« Après deux années noires », les finances publiques sont à « la dérive », s’inquiète la Cour des comptes dans son premier rapport de l’année consacré à la situation d’ensemble des finances publiques, publié le 13 février 2025. Pour la deuxième année consécutive, le déficit public s’est aggravé en 2024, pour atteindre près de 175 milliards d’euros. La dette publique culmine désormais à près de 3 300 milliards d’euros et les charges d’intérêt à 59 milliards d’euros. Cette dérive des finances publiques en 2024 prolonge et aggrave celle de 2023. Il s’agit « d’une dégradation exceptionnelle et inédite », alors même que la croissance économique est restée positive, s’alarme la Cour. Et, si la faible progression des impôts expliquait en partie la contre-performance de 2023, « c’est à l’inverse la dynamique des dépenses qui est en cause en 2024, principalement du côté des collectivités locales et de la protection sociale », ajoute-t-elle.

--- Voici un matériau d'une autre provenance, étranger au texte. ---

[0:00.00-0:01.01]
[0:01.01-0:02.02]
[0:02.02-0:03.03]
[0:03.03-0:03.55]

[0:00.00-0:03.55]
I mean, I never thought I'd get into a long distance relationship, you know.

La dépense publique a progressé de 2,7 % en volume (donc hors effet de l’inflation) l’an dernier, soit le rythme le plus rapide des quinze dernières années, avec notamment une forte dynamique des dépenses de fonctionnement des collectivités territoriales (+ 3,6 %) et une augmentation soutenue des prestations sociales (+ 3,1 %), sous l’effet de la forte inflation enregistrée en 2023, souligne la Cour des comptes. En particulier, les dépenses des administrations locales se sont révélées, « en l’absence de tout mécanisme visant à faire participer les collectivités au redressement des finances publiques », beaucoup plus dynamiques que ne l’envisageait le projet de loi de finances pour 2024, avec un impact sur le déficit de 0,2 point de PIB.

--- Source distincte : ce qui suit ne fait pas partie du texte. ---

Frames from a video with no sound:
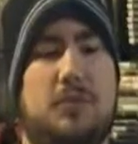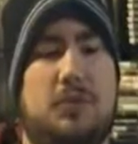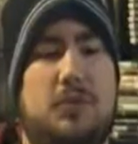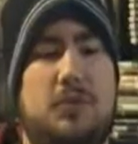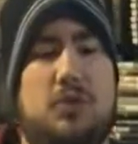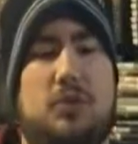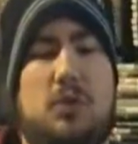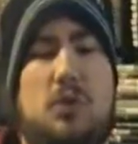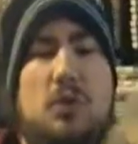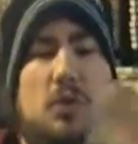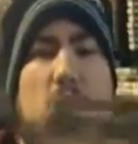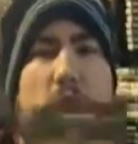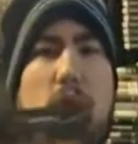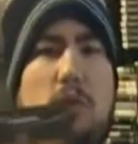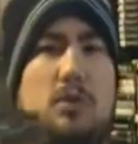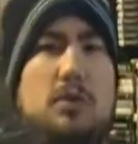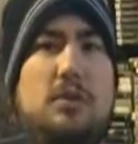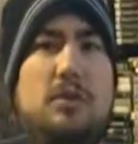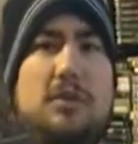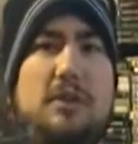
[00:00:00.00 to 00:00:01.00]
Stone
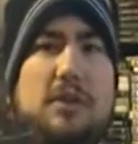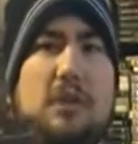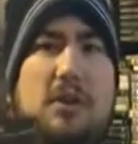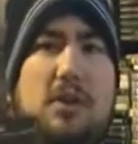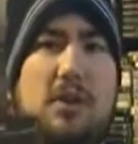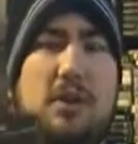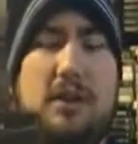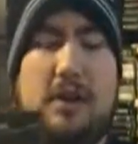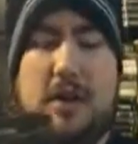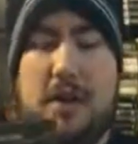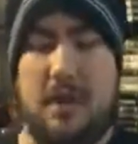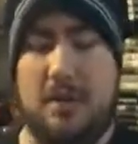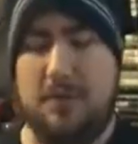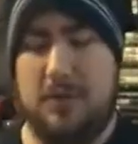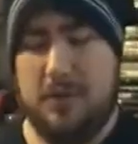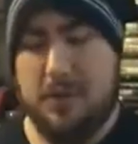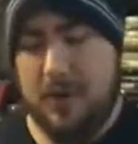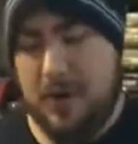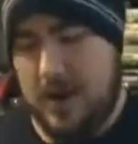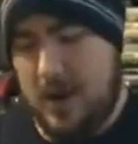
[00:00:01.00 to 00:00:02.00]
Cold still on the
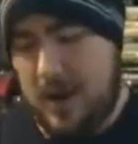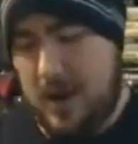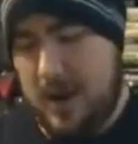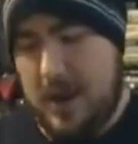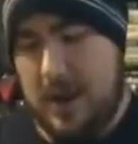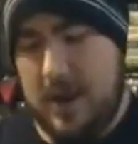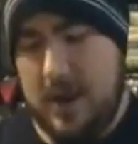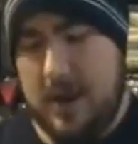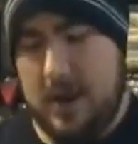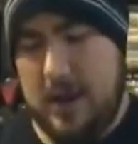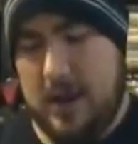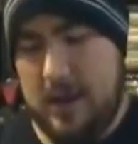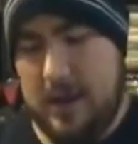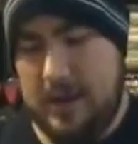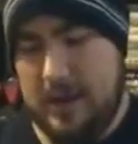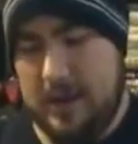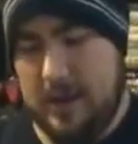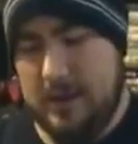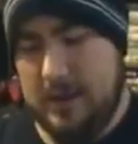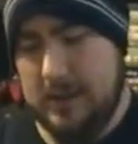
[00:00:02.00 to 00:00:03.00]
cover.
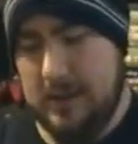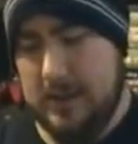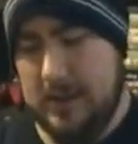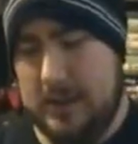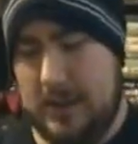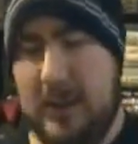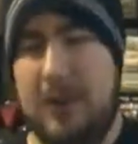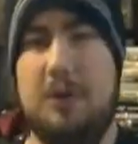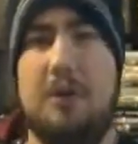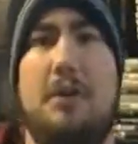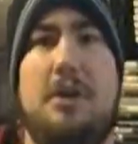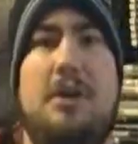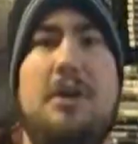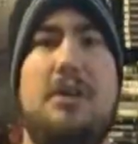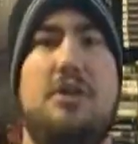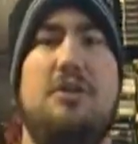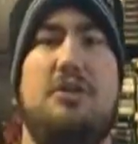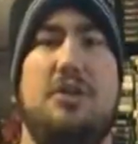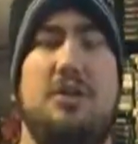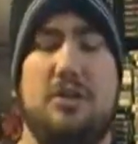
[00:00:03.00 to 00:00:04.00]
Later
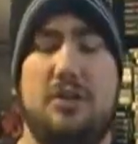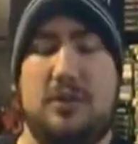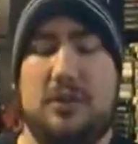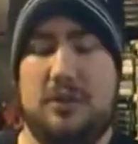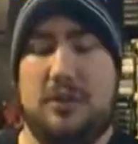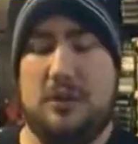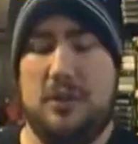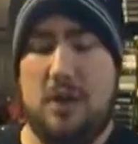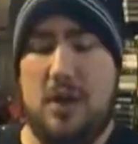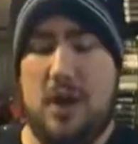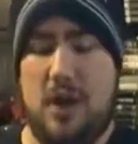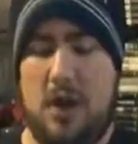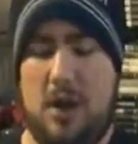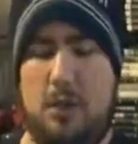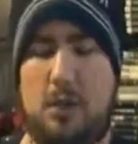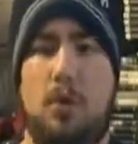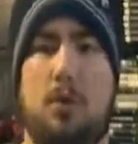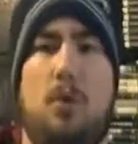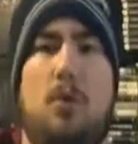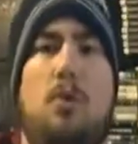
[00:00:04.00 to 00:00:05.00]
editions
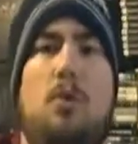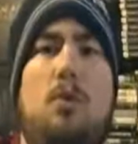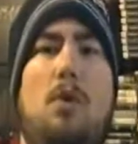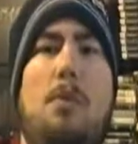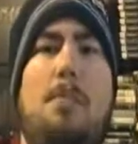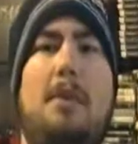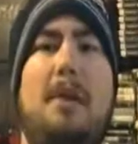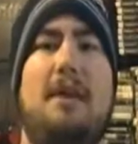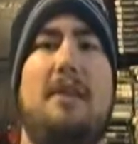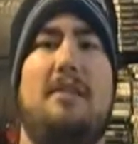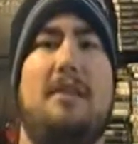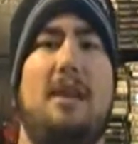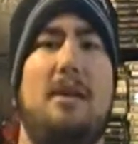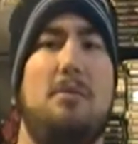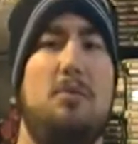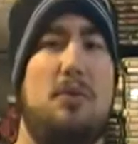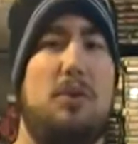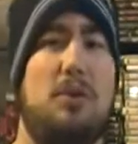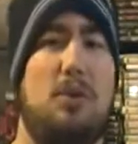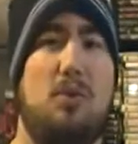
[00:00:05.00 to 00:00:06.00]
replaced
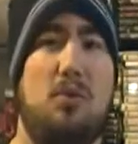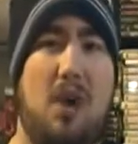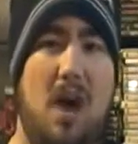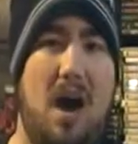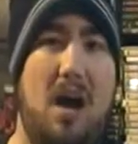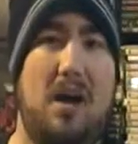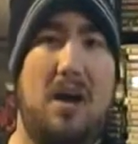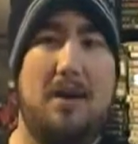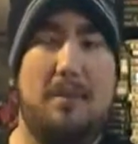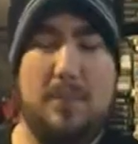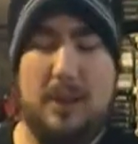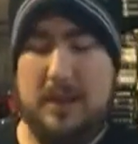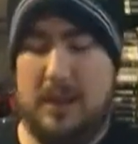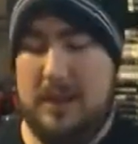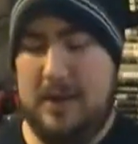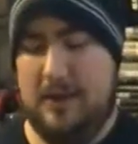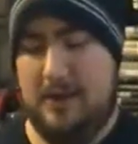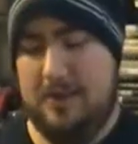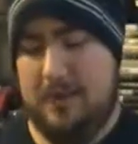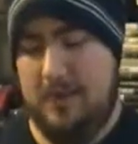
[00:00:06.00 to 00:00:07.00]
him with The Rock, I
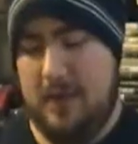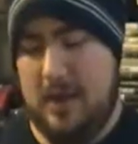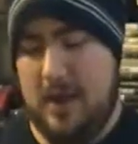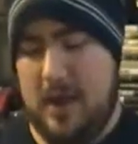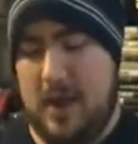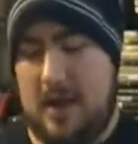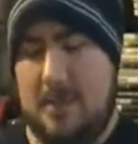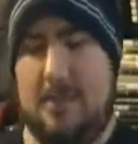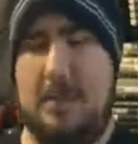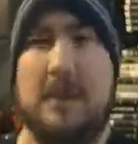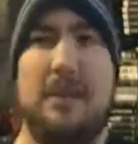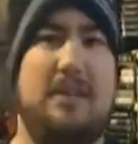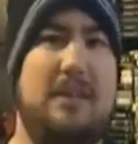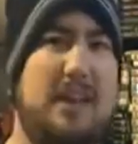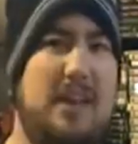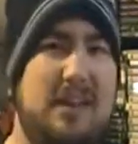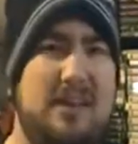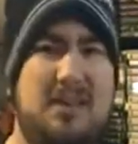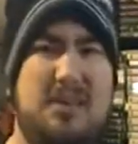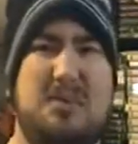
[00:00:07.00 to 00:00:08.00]
believe, because
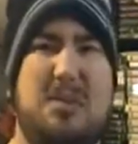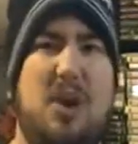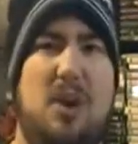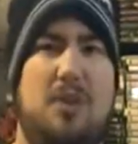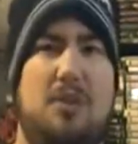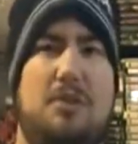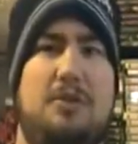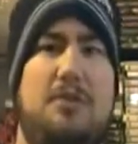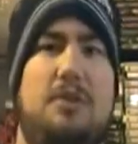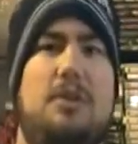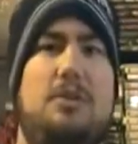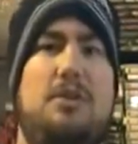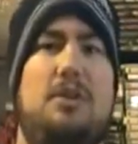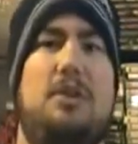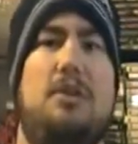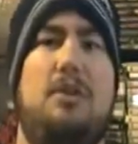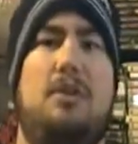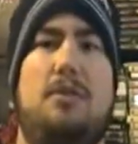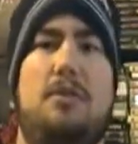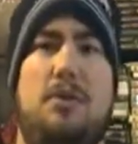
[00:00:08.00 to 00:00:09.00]
he had some
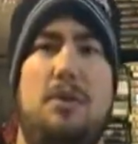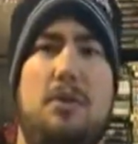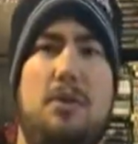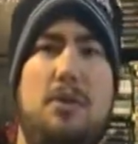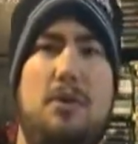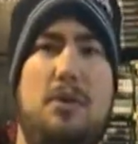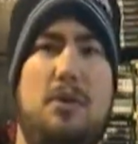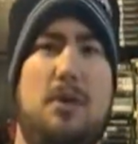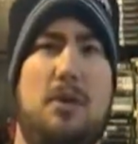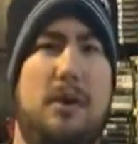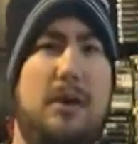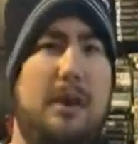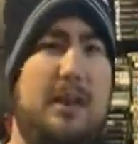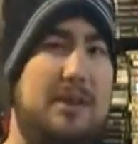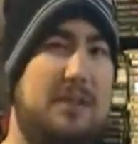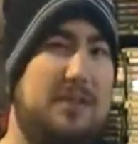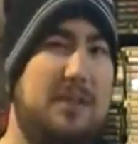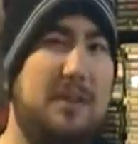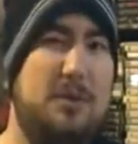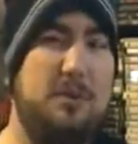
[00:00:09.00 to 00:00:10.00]
controversy over an
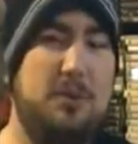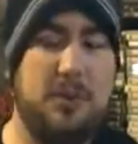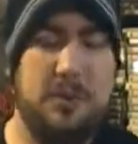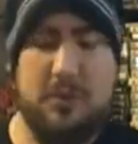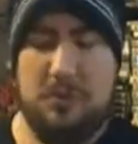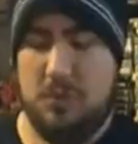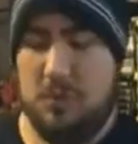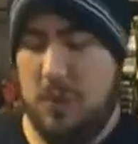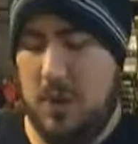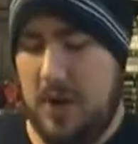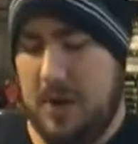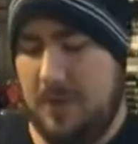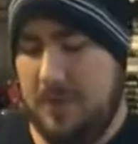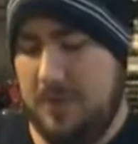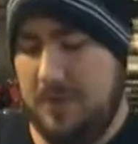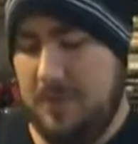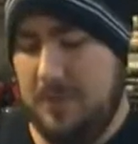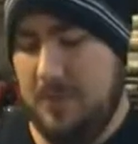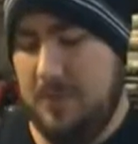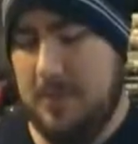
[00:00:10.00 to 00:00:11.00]
incident with his
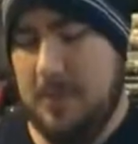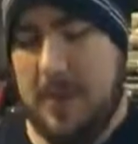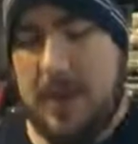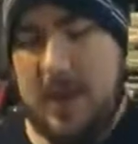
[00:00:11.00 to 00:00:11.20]
wife.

Pour la Cour des comptes, plusieurs chiffres illustrent cet « emballement des dépenses locales. » Le montant de dépenses des administrations publiques locales (hors transferts entre administrations publiques) atteindrait 327 milliards d’euros en 2024, en progression de 5,8 % en valeur (après 7,3 % en 2023) et de 3,6 % en volume. « Ces dépenses progresseraient ainsi de manière nettement plus marquée que l’activité économique et contribueraient de manière significative au creusement du déficit public », commente la Cour. Son rapport insiste, en particulier, sur les dépenses de fonctionnement des collectivités. Celles-ci progresseraient en volume de 2,6 %, « un record depuis au moins dix ans, dépassant même la forte augmentation enregistrée en 2021 en contrecoup de la crise sanitaire ».
Les dépenses d’investissement des collectivités progresseraient également, sur un rythme de 8 % en valeur et de 5,7 % en volume pour atteindre 76,9 milliards d’euros, en hausse de 5,7 milliards d’euros par rapport à 2023 (hors Société des grands projets – SGP). « La perspective des prochaines élections municipales de 2026 contribue à expliquer le dynamisme de l’investissement en 2024, qui se prolongera en 2025 », explique la Cour des comptes.
« La situation catastrophique des comptes publics de la France exige des diagnostics sérieux, du courage réformateur pour les rétablir, et de sortir du conformisme que l’on retrouve dans les ministères comme dans nombre d’institutions financières, dont la Cour des comptes », a réagi l’AMF, dès le lendemain. Selon l’association, son rapport détourne l’attention de l’opinion publique de la responsabilité de l’État dans cette situation. Les dépenses des collectivités locales, qui ne représentent que 19 % des dépenses publiques contre une moyenne européenne de 31 %, sont les plus faibles d’Europe, précise l’AMF. De plus, elles financent 70 % de l’investissement public civil et leur besoin de financement croissant est un signe de bonne santé financière, complète l’association.
Pour rétablir les finances publiques, l’AMF propose « de rompre avec ce qui a échoué et d’en finir avec la coûteuse et déresponsabilisante recentralisation ».